[Stored data entries]

=-=-=

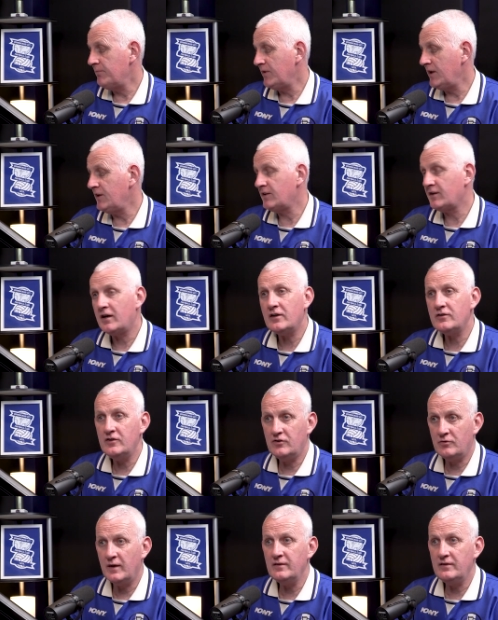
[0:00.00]
he started
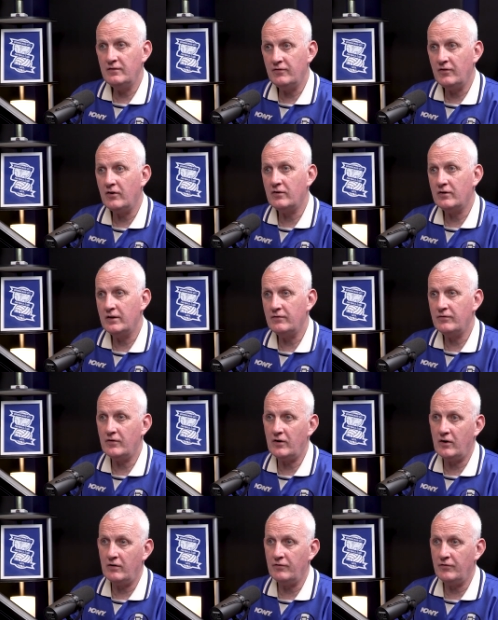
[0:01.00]
25
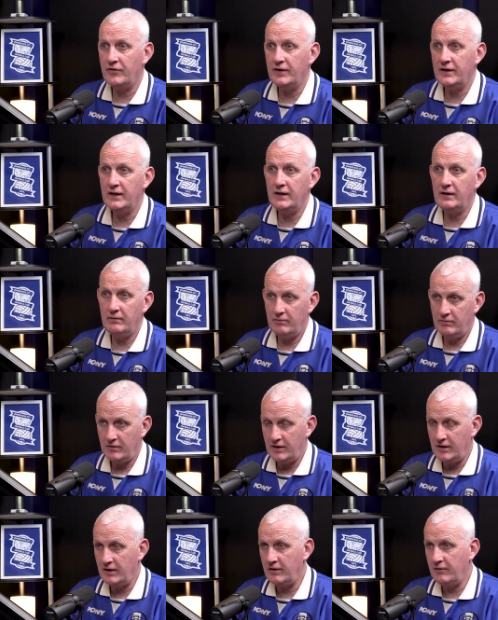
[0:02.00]
of the
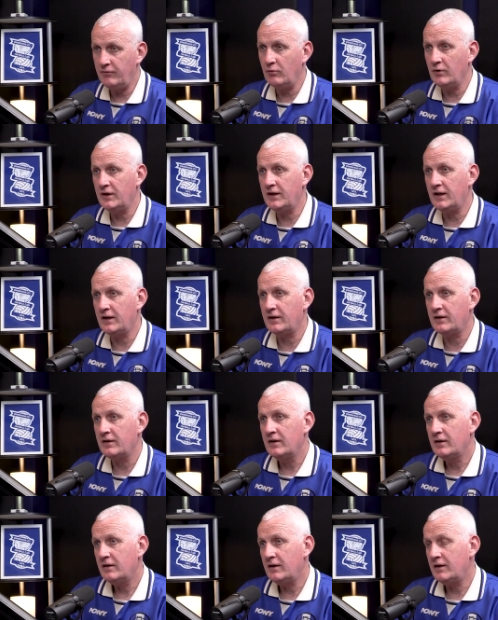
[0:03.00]
46
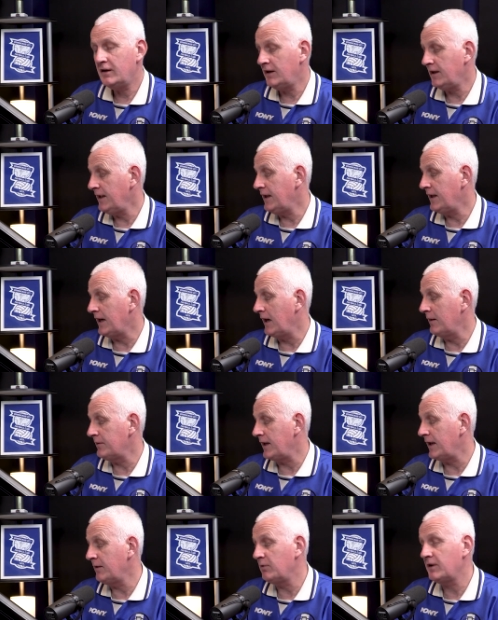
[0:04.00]
league games,
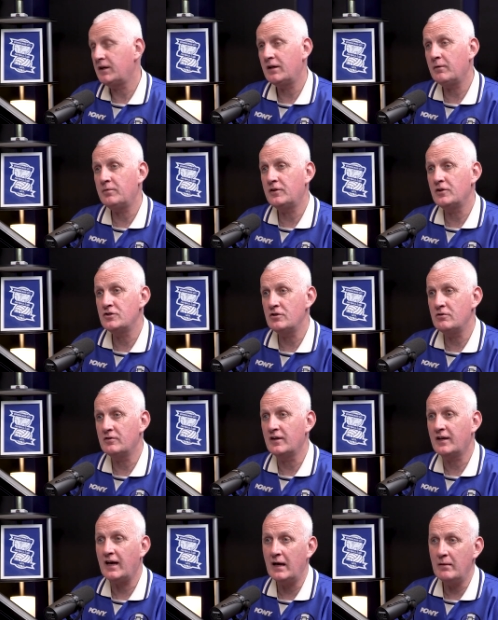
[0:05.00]
and he was substitute
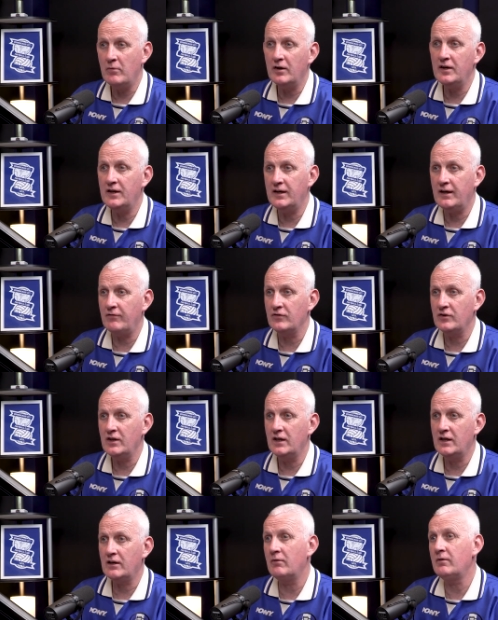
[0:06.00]
and came on in
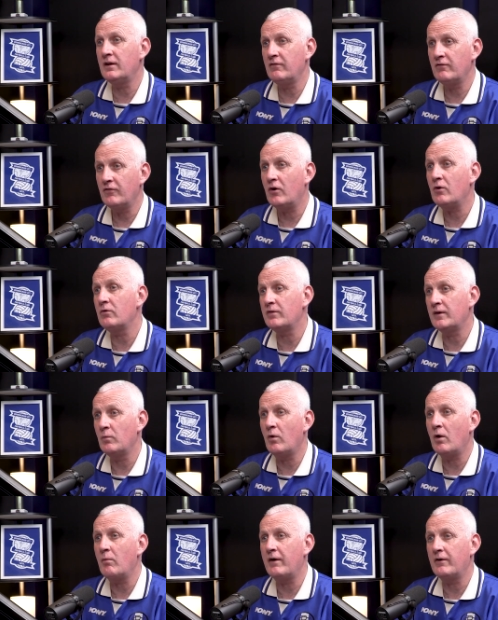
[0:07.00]
17. So he was involved in
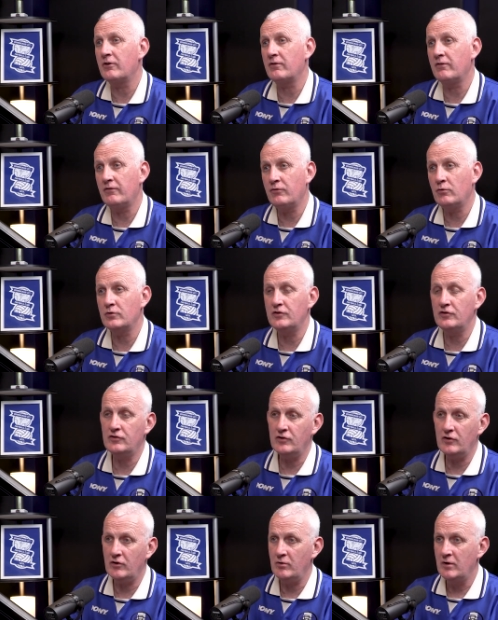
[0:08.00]
one way or another in
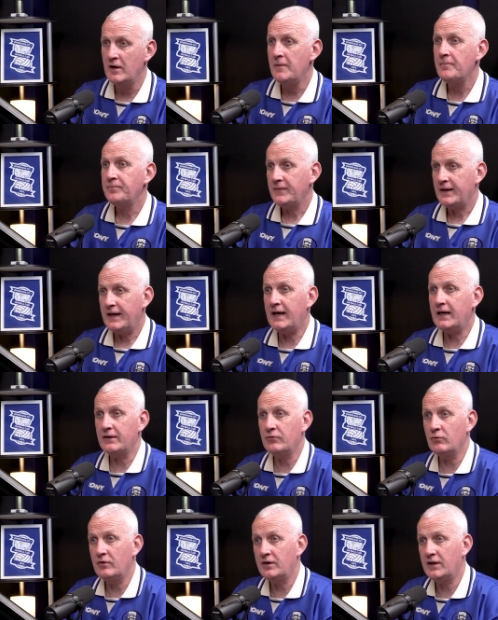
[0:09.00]
42 at the
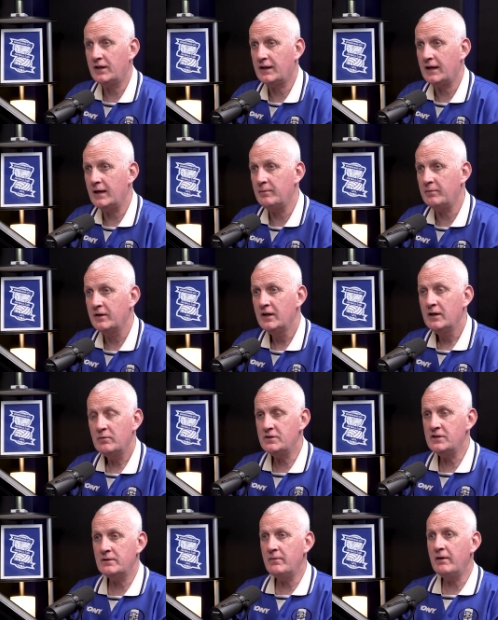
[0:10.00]
46 games,
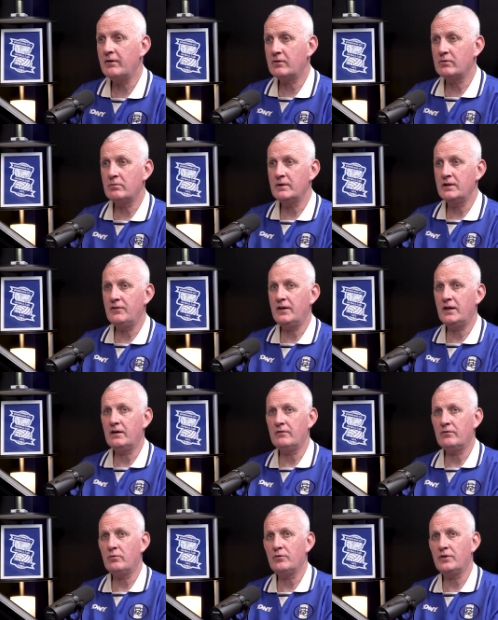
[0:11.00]
which is a miracle when you think
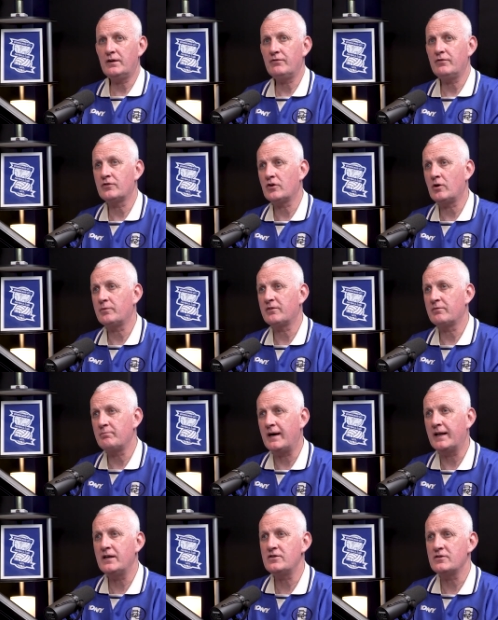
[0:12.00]
of all the different types of
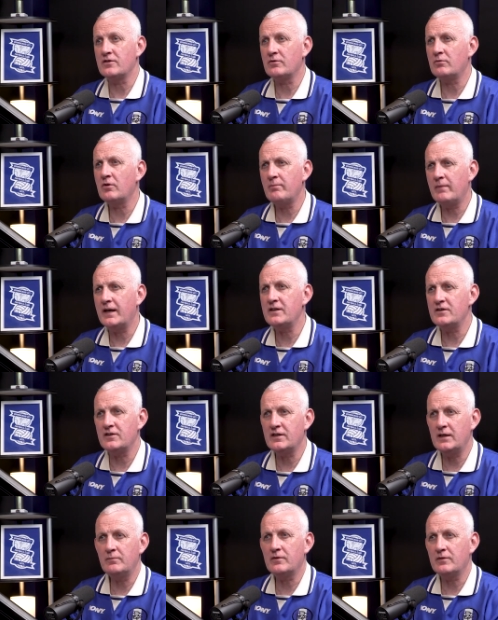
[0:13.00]
managers. All the managers
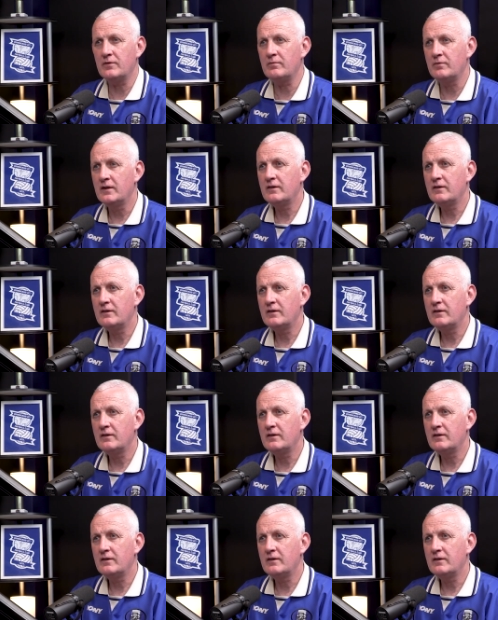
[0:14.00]
seem to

=-=-=

Task directions =>
Each entry above must be set down word for word; none of its pictures belong in the copy.

Response for this exercise =>
[0:00.00]
he started
[0:01.00]
25
[0:02.00]
of the
[0:03.00]
46
[0:04.00]
league games,
[0:05.00]
and he was substitute
[0:06.00]
and came on in
[0:07.00]
17. So he was involved in
[0:08.00]
one way or another in
[0:09.00]
42 at the
[0:10.00]
46 games,
[0:11.00]
which is a miracle when you think
[0:12.00]
of all the different types of
[0:13.00]
managers. All the managers
[0:14.00]
seem to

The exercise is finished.